- [DATA]
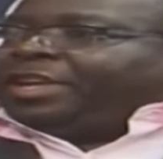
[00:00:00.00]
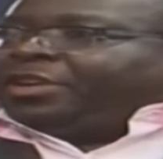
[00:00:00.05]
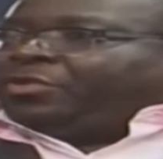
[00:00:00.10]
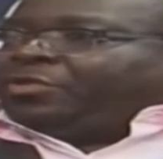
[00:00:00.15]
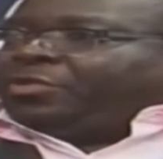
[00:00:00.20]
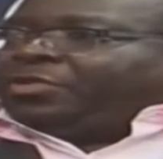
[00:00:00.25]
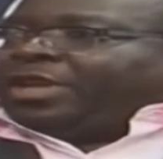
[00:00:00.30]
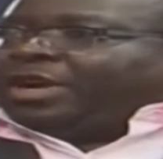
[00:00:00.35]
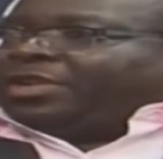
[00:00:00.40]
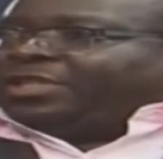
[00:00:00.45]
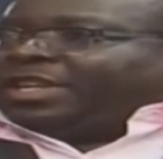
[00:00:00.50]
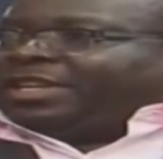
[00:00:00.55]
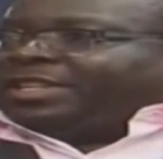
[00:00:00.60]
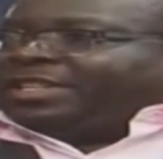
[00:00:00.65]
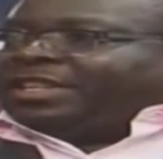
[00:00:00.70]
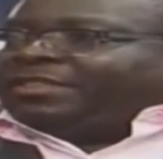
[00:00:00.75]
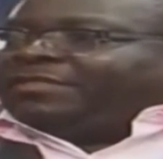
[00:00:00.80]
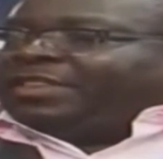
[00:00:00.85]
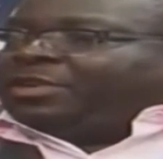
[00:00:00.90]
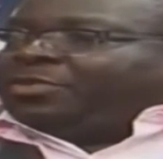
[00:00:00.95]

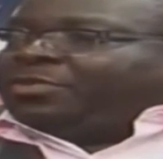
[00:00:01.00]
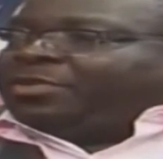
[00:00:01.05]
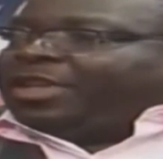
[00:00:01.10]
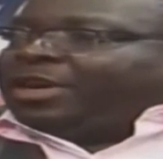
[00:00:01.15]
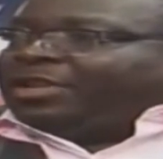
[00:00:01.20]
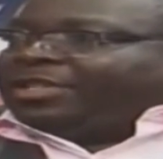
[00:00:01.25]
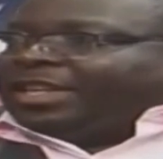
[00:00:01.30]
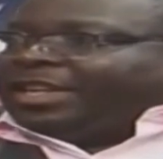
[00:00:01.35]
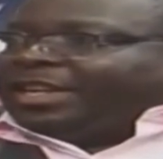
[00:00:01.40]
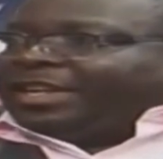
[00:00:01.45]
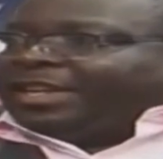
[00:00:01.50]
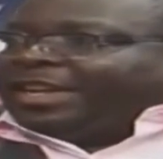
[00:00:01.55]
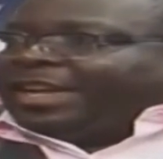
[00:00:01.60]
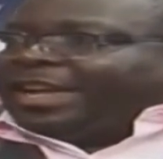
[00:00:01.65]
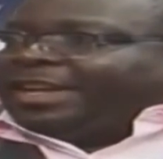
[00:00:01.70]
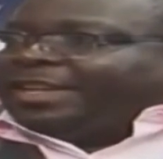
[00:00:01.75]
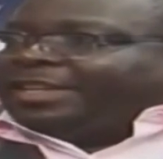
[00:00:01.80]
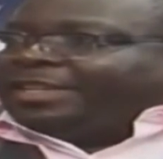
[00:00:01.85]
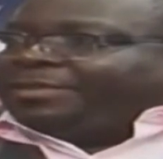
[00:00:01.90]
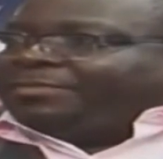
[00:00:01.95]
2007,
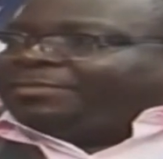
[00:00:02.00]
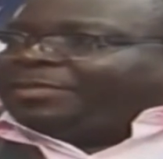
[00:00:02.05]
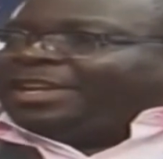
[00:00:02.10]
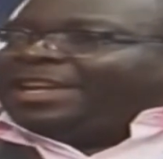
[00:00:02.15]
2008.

- [YOUR TASK]
Leaving the images out, return every record exactly.

- [RESULT OF THE EXERCISE]
[00:00:00.00]
[00:00:00.05]
[00:00:00.10]
[00:00:00.15]
[00:00:00.20]
[00:00:00.25]
[00:00:00.30]
[00:00:00.35]
[00:00:00.40]
[00:00:00.45]
[00:00:00.50]
[00:00:00.55]
[00:00:00.60]
[00:00:00.65]
[00:00:00.70]
[00:00:00.75]
[00:00:00.80]
[00:00:00.85]
[00:00:00.90]
[00:00:00.95]

[00:00:01.00]
[00:00:01.05]
[00:00:01.10]
[00:00:01.15]
[00:00:01.20]
[00:00:01.25]
[00:00:01.30]
[00:00:01.35]
[00:00:01.40]
[00:00:01.45]
[00:00:01.50]
[00:00:01.55]
[00:00:01.60]
[00:00:01.65]
[00:00:01.70]
[00:00:01.75]
[00:00:01.80]
[00:00:01.85]
[00:00:01.90]
[00:00:01.95]
2007,
[00:00:02.00]
[00:00:02.05]
[00:00:02.10]
[00:00:02.15]
2008.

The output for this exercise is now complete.